Beratung beim Regenbogenfamilienzentrum

Diese Politik kostet die Betroffenen Kraft und Ressourcen. Die nötigen Dokumente müssen beglaubigt werden. Organisatorisches Know-how ist gefordert, um die vielen bürokratischen Hürden zu überwinden. Und sie belastet emotional: Die Normalität einer Liebe, Familie und Lebensform wird infrage gestellt. „Geholfen haben uns die Beratung und die Gruppen beim Regenbogenfamilienzentrum“, berichtet Anne. Es sei wichtig gewesen, zu sehen, „dass wir ganz normal sind“. Wenn es nach ihr ginge, sollte die Anerkennung der Vielfalt von Familienmodellen nicht bei lesbischen Paaren aufhören. „Gut wäre, wenn es mehr als zwei Eltern geben kann“, sagt Anne. Denn gemäß der aktuellen Gesetzeslage muss immer irgendjemand – in diesem Fall der Kindesvater – auf seine elterlichen Rechte und Pflichten verzichten.

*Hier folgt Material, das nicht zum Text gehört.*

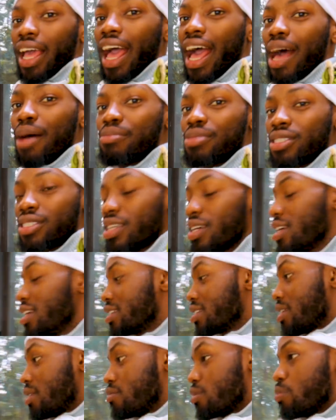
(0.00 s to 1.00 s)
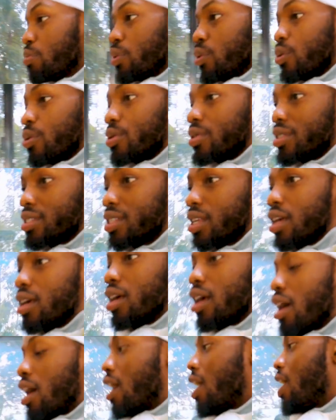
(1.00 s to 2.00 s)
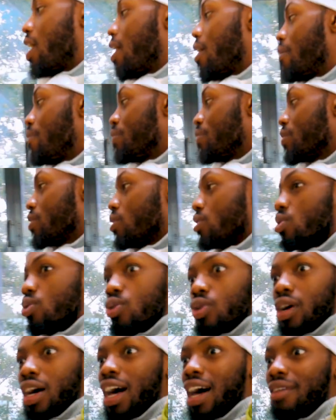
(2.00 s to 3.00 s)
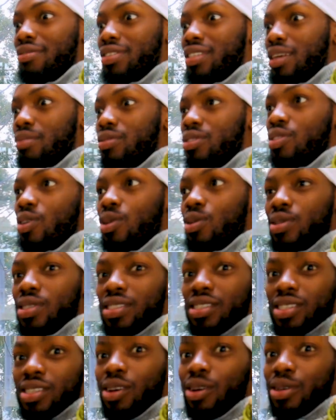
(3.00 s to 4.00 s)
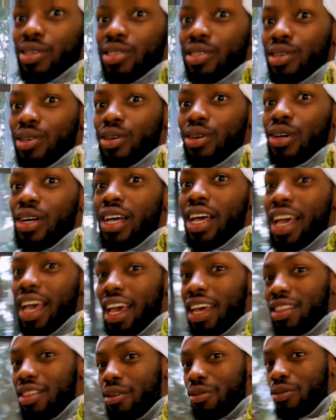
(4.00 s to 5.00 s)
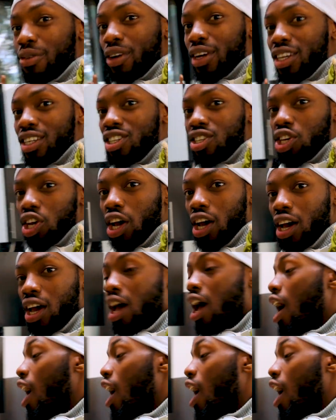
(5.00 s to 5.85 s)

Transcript: caps, some spoons. You have some sauce also in the fridge.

Anders in den kanadischen Bundesstaaten British Columbia und Ontario: Dort können bei der Geburt bis zu vier Elternteile eingetragen werden. Auch die Grünen haben ein Konzept für Co-Elternschaft entwickelt. „In einem zweiten Schritt wollen wir ein modernes Familienrecht gestalten, das zu den Bedürfnissen und der Vielfalt von Familien passt“, sagt Schauws. Sie fordert Lösungen dafür, wie elterliche Mitverantwortung realisiert werden kann, Regelungen für soziale Elternschaft und für schwule Männer, die väterliche Sorge übernehmen.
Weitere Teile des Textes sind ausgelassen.